Exercise brief: Transcribe all of the data verbatim, please, and leave out its pictures.

Stored dataset items:
BEGIN

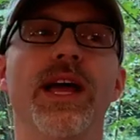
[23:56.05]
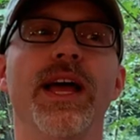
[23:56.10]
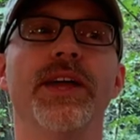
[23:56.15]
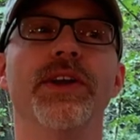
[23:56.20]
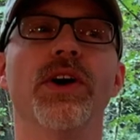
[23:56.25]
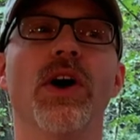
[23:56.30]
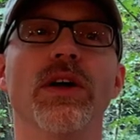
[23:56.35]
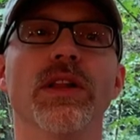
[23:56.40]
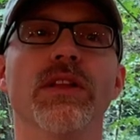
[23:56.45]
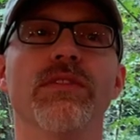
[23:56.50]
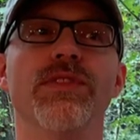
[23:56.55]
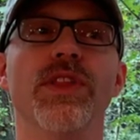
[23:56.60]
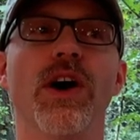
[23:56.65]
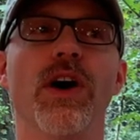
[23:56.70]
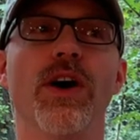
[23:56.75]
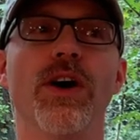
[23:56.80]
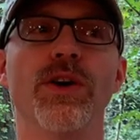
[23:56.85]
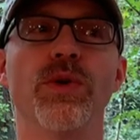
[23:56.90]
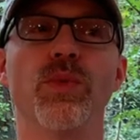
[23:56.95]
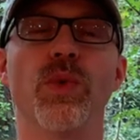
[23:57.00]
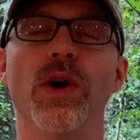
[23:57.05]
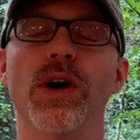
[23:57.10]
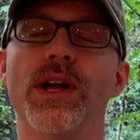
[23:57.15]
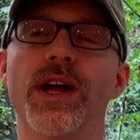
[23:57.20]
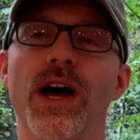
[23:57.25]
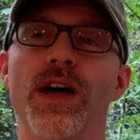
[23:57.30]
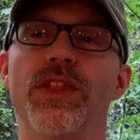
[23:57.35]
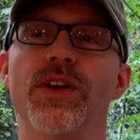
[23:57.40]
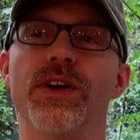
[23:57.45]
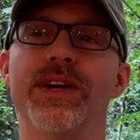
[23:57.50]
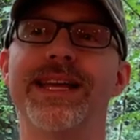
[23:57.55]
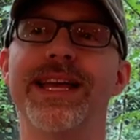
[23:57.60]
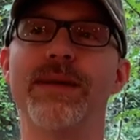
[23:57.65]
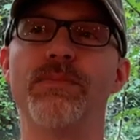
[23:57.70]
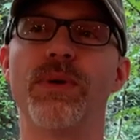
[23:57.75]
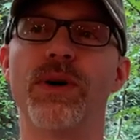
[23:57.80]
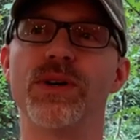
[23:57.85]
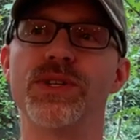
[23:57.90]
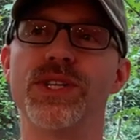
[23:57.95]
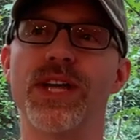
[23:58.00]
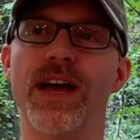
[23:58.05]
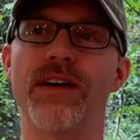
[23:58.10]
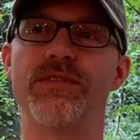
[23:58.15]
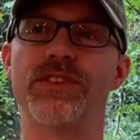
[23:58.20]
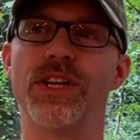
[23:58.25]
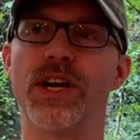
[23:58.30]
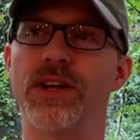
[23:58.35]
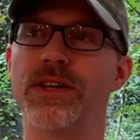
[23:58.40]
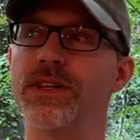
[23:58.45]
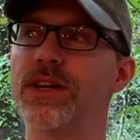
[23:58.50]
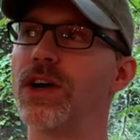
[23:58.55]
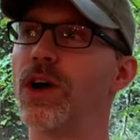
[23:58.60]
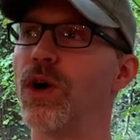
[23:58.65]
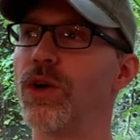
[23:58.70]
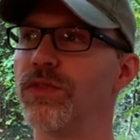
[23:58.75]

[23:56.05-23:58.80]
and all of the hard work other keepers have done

END

Answer to the exercise:
[23:56.05]
[23:56.10]
[23:56.15]
[23:56.20]
[23:56.25]
[23:56.30]
[23:56.35]
[23:56.40]
[23:56.45]
[23:56.50]
[23:56.55]
[23:56.60]
[23:56.65]
[23:56.70]
[23:56.75]
[23:56.80]
[23:56.85]
[23:56.90]
[23:56.95]
[23:57.00]
[23:57.05]
[23:57.10]
[23:57.15]
[23:57.20]
[23:57.25]
[23:57.30]
[23:57.35]
[23:57.40]
[23:57.45]
[23:57.50]
[23:57.55]
[23:57.60]
[23:57.65]
[23:57.70]
[23:57.75]
[23:57.80]
[23:57.85]
[23:57.90]
[23:57.95]
[23:58.00]
[23:58.05]
[23:58.10]
[23:58.15]
[23:58.20]
[23:58.25]
[23:58.30]
[23:58.35]
[23:58.40]
[23:58.45]
[23:58.50]
[23:58.55]
[23:58.60]
[23:58.65]
[23:58.70]
[23:58.75]

[23:56.05-23:58.80]
and all of the hard work other keepers have done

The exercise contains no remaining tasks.